The Absence of UCP2 in Colon Tumors Promotes Glutathione Oxidation and Protein Carbonylation and Depletes NADPH Levels (A) Western blot analysis for 4-hydroxy-2-nonenal (4-HNE)-modified proteins in colon tumor (T) samples. Data indicate means ± SEMs (n = 5). (B) Representative immunoblot of protein oxidation levels (total carbonyl groups with dinitrophenyl [DNP]) in colon T samples. Data indicate means ± SEMs (n = 6). (C–E) Total glutathione (C), oxidized glutathione (GSSG) (D), and ratio of reduced glutathione (GSH) versus GSSG (E). Total GSH and GSSG were normalized by protein content. Data indicate means ± SEMs (Ucp2^+/+ T n = 7, Ucp2^−/− T n = 9). (F–H) NADPH (F) and NADP⁺ (G) levels normalized to protein content and ratio of reduced NADPH versus oxidized NADP⁺ (H). Data indicate means ± SEMs (n = 6). (I) Total number of colon tumors in mice fed with BHA and AOM/DSS treated. Data indicate means ± SEMs (Ucp2^+/+ n = 6, Ucp2^−/− n = 7). (J) Size of individual colon tumors in mice fed with BHA and AOM/DSS treated, presented as means ± SEMs (Ucp2^+/+ n = 6, Ucp2^−/− n = 7).

Figure 5

UCP2 Invalidation Increases HK2 Protein Expression and Decreases LDHA and G6PDH Activities in Colon Tumors (A) Mitochondrial respiration rate was determined in the presence of 10 mM pyruvate, 5 mM malate, and 1.4 mM ADP. The leak was measured after adding 1 μg/mL oligomycin (Ucp2^+/+ T n = 10, Ucp2^−/− T n = 9). (B) CS enzyme activity normalized to protein content. Data represent means ± SEMs (Ucp2^+/+ T n = 11, Ucp2^−/− T n = 7). (C) Scheme showing the ¹⁴CO₂-producing reactions from [U-¹⁴C]-glucose (red) and [2-¹⁴C]-pyruvate (blue). (D) [U-¹⁴C]-glucose (Ucp2^+/+ n = 11, Ucp2^−/− n = 12) and [2-¹⁴C]-pyruvate (Ucp2^+/+ n = 7, Ucp2^−/− T n = 9) oxidation into ¹⁴CO₂ of Ucp2^+/+and Ucp2^−/− colon tumors (T).

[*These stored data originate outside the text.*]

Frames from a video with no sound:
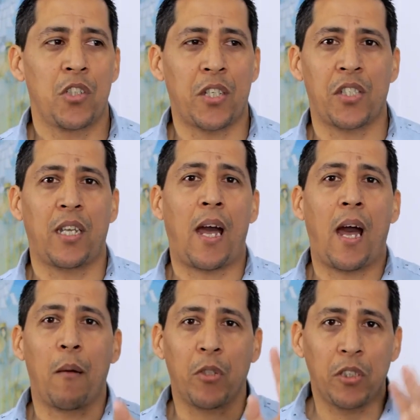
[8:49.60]
ya sea
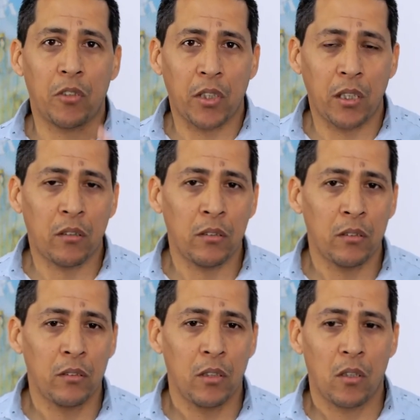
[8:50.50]
a
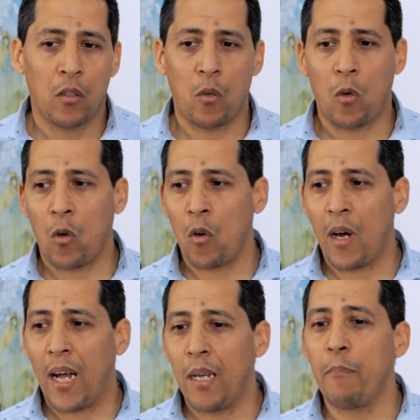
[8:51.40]
monitoreo
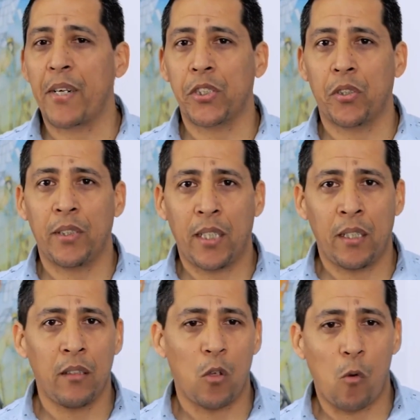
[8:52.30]
o al
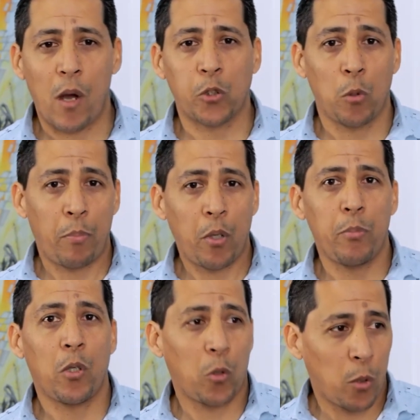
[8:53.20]
personal o a su
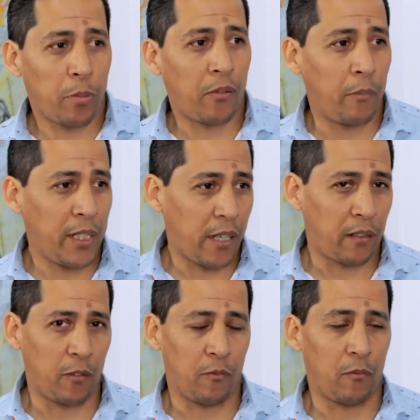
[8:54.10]
propio grupo
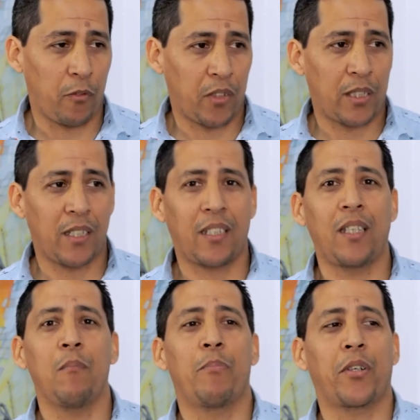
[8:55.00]
familiar. vos fíjate
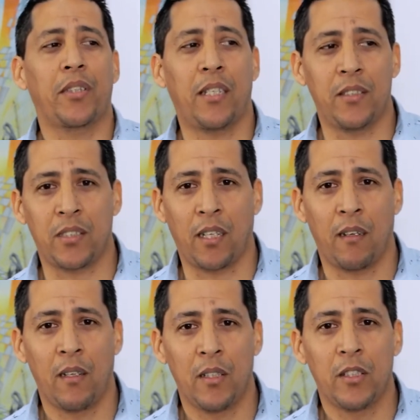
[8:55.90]
qué
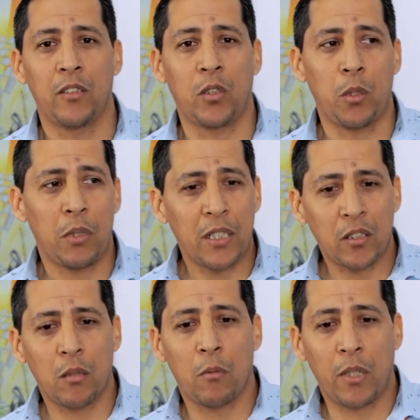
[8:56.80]
importancia. Si en
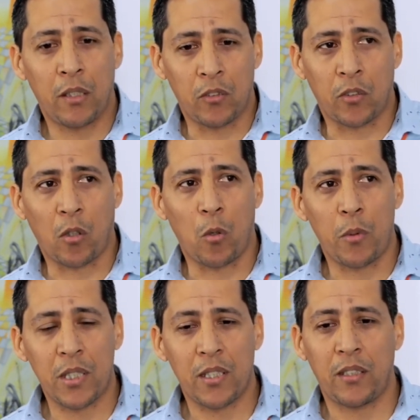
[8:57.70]
ese momento
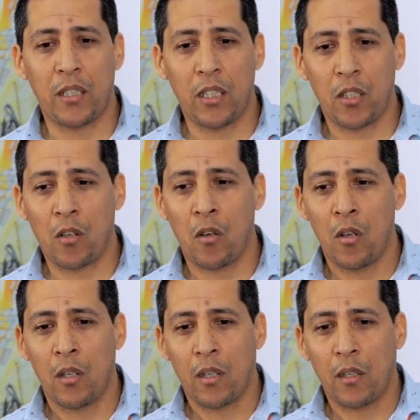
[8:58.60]
hubiese
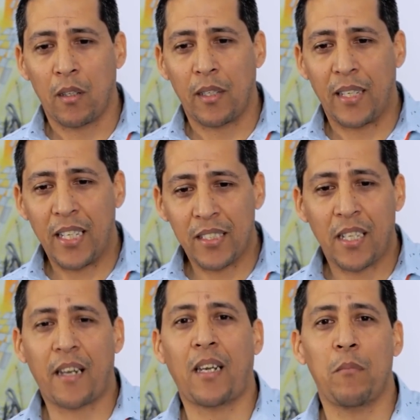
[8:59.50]
tenido
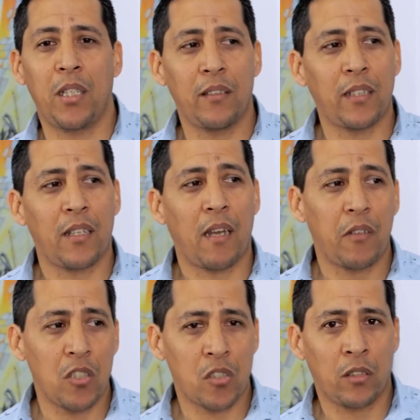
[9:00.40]
esa herramienta de
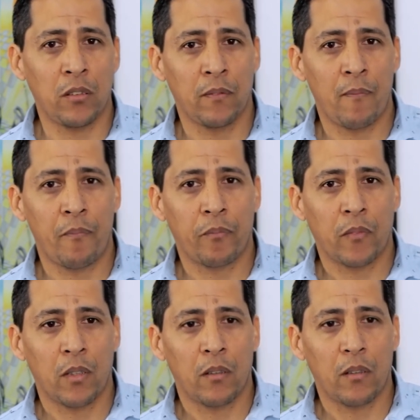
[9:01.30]
aviso,
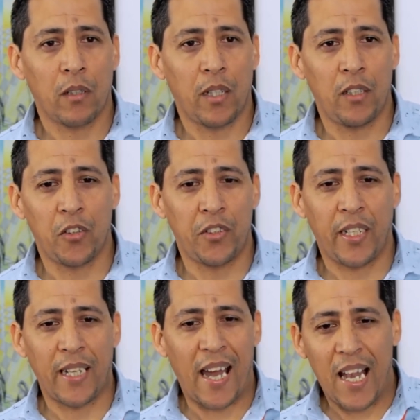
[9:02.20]
en
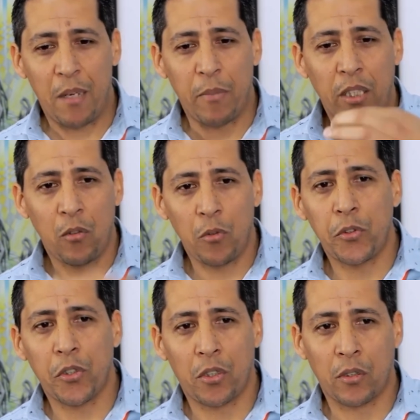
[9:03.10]
donde al
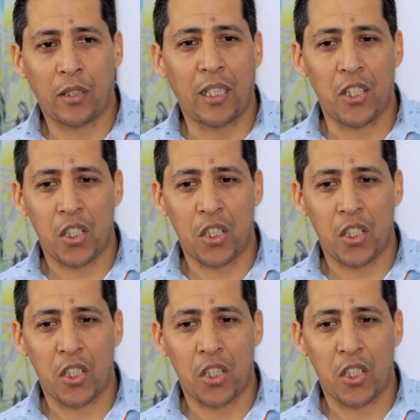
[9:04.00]
minuto que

Data indicate means ± SEMs. (E) Immunoblots and quantifications of HK2 and LDHA expression using whole-cell extracts from colon tumors. Data indicate means ± SEMs (n = 8–12). (F) LDH enzyme activity. Data represent means ± SEMs (Ucp2^+/+ n = 5, Ucp2^−/− n = 6). (G) G6PDH enzyme activity relative to Ucp2^+/+ T (Ucp2^+/+ n = 7, Ucp2^−/− n = 8). See also Figures S3 and S4.

Figure 6

UCP2 Loss Promotes Phospholipid Synthesis and Increases Expression of Lipogenic Enzymes in Colon Tumors (A) Scheme showing the incorporation of radioactivity from [2-¹⁴C]-pyruvate into phospholipids. (B) [2-¹⁴C]-pyruvate esterification into phospholipids. Data indicate means ± SEMs (n = 7). (C) Representative immunoblot analysis of ATP citrate lyase (ACLY), ACC, and FAS using whole-cell extracts. Data indicate means ± SEMs (n = 7–10). (D) Altered metabolic and redox landscape accompanying UCP2 loss favoring colon tumor initiation. Green arrows indicate upregulated reactions, and red arrows indicate downregulated reactions. UCP2 loss in colon tumors redirects glucose metabolism toward phospholipid synthesis. This is achieved by increasing the protein expression of HK2, ACC, and FAS and decreasing the enzyme activity of LDHA and G6PDH. The high demand of NADPH for fatty acid synthesis depletes the levels of this cofactor within Ucp2^−/− colon tumors, becoming limiting for the antioxidant defense system. Consequently, the levels of oxidative stress increase in Ucp2^−/− colon tumors, impairing the cellular redox balance.